Kuma&Elsa unveil translucent huts in Fukuoka apartments

In Japan's Fukuoka prefecture, architects Kuma&Elsa have reimagined apartment living, inserting central 'huts' with translucent, sliding plastic screens that redefine interior boundaries.

MR
Mateo Reyes

May 18, 2026 · 2 min read

Interior of a Fukuoka apartment featuring Kuma&Elsa's translucent huts with sliding screens, creating a soft, diffused light effect.

In Japan's Fukuoka prefecture, architects Kuma&Elsa have reimagined apartment living, inserting central 'huts' with translucent, sliding plastic screens that redefine interior boundaries. Imagine the soft glow, the gentle shift of light as you move through your home.

These 'huts' create a fascinating paradox: they offer a sense of private enclosure, yet their translucent walls intentionally blur the visual separation between spaces. It's a playful challenge to our ingrained ideas of what 'private' truly means within our own four walls.

This bold project hints at a growing embrace of adaptable, visually permeable urban living. It prioritizes light and an effortless flow over traditional, rigid divisions, potentially shaping the very feel of our future homes.

The Translucent Huts: A Closer Look

  • Translucent, sliding screens of plastic framed in timber form the hut's boundaries, according to Dezeen.

This deliberate choice of lightweight, luminous materials allows for both visual openness and remarkable flexibility.

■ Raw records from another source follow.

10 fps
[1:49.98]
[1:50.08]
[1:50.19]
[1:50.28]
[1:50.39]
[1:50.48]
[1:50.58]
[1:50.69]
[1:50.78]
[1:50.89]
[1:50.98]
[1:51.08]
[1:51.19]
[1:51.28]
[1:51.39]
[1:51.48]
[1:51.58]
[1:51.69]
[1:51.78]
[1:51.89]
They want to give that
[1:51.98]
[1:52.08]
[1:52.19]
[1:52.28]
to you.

It suggests our homes' internal structures could become less about permanent walls and more about fluid, adaptable definitions of space, shifting with our daily rhythms.

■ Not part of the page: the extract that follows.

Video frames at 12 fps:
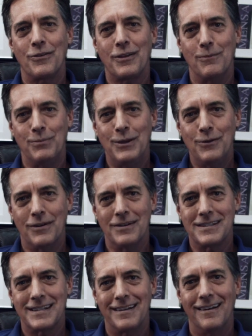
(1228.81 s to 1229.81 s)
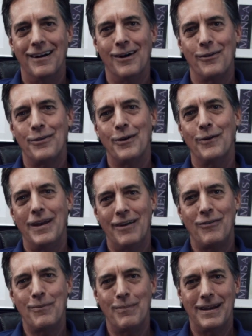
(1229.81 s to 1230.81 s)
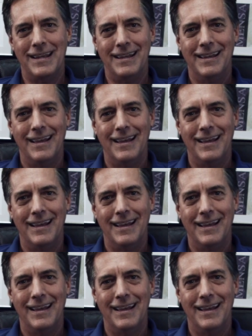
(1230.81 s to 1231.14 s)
computers, although everybody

Redefining Privacy and Light

Kuma&Elsa's vision invites us to reconsider privacy in our bustling cities. The huts' gentle translucence bathes the apartment in light, creating a subtle, continuous connection between different zones. It's a trade-off, perhaps: less absolute visual solitude, but a gain in spaciousness and radiant light.

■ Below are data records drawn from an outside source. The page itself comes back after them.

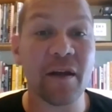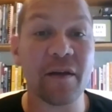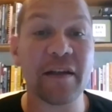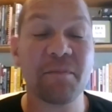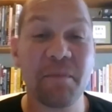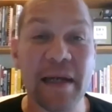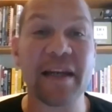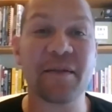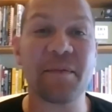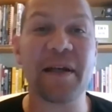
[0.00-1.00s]
There's
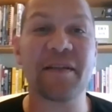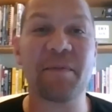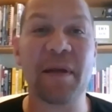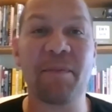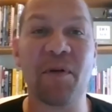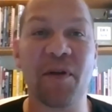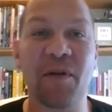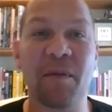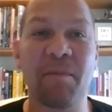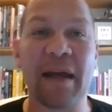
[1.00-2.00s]
millions and millions of people who
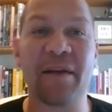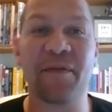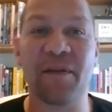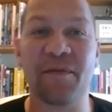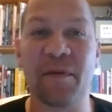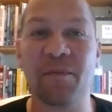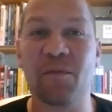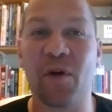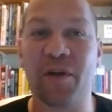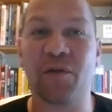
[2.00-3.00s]
could benefit from
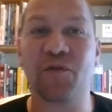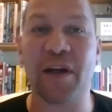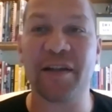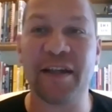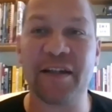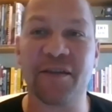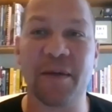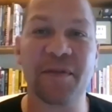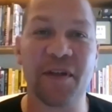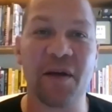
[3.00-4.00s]
what you're trying to teach
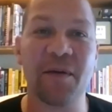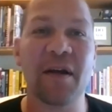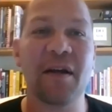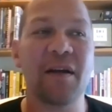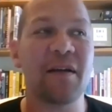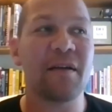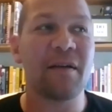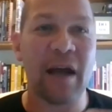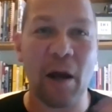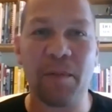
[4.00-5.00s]
them. So
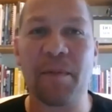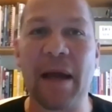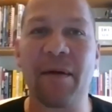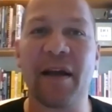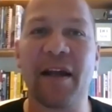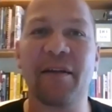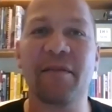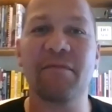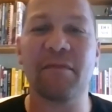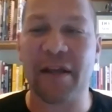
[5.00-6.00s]
help them out
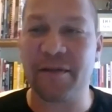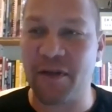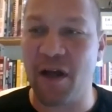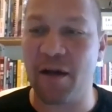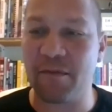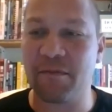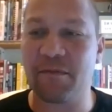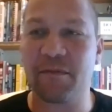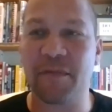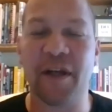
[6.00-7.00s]
and start.
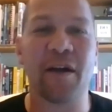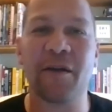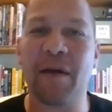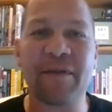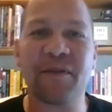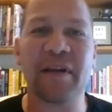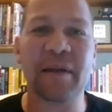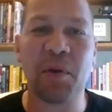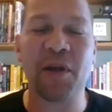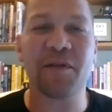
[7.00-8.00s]
You don't have to
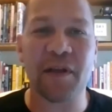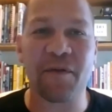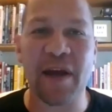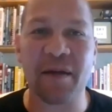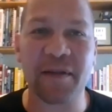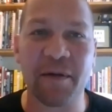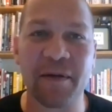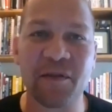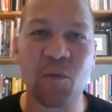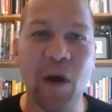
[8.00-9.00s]
put yourself out there
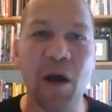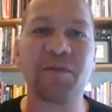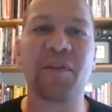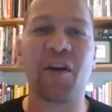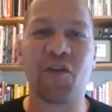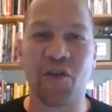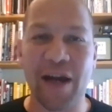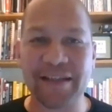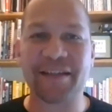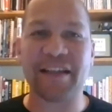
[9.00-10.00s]
as the world's
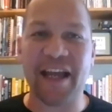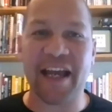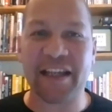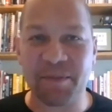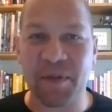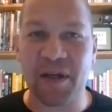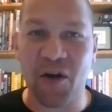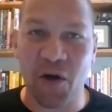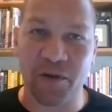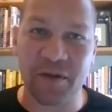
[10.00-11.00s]
greatest expert
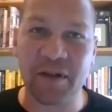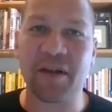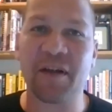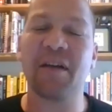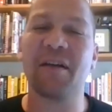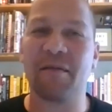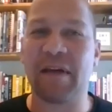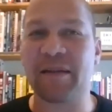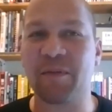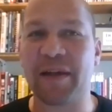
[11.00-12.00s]
on
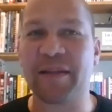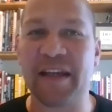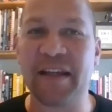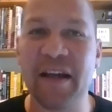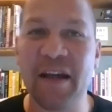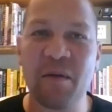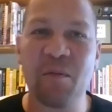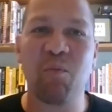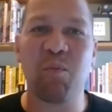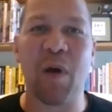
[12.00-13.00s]
XYZ,
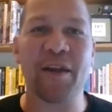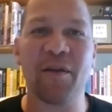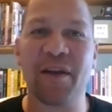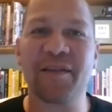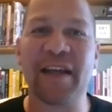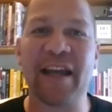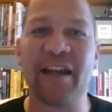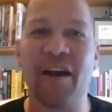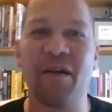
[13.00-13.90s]
but you could say,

By placing these visually permeable 'huts' at the core and opening perimeter spaces to balconies, the design playfully flips conventional layouts. Our 'private' heart becomes visually accessible, while the 'public' edges reach out to the world beyond, blurring the lines in a delightful way.

A Trend Towards Flexible Living

This design isn't just an architectural statement; it's a vivid snapshot of a broader movement. Architects are actively re-evaluating how we live, favoring dynamic, visually connected cores over rigidly defined, opaque rooms. It's a direct challenge to our ingrained expectations of visual privacy, pushing us towards more interconnected, vibrant living environments.

The Future of Apartment Design

This project offers a compelling glimpse into tomorrow's urban homes. Adaptability and transparency, once novelties, could become the very fabric of our living spaces, inspiring designs that move beyond static room divisions. Architects might increasingly embrace such permeable structures, crafting light-filled, open homes that fundamentally reshape our experience of apartment living.

If architects continue to prioritize adaptability and visual flow, urban living spaces could increasingly embrace permeable designs, blurring traditional boundaries to foster a more connected, light-filled existence.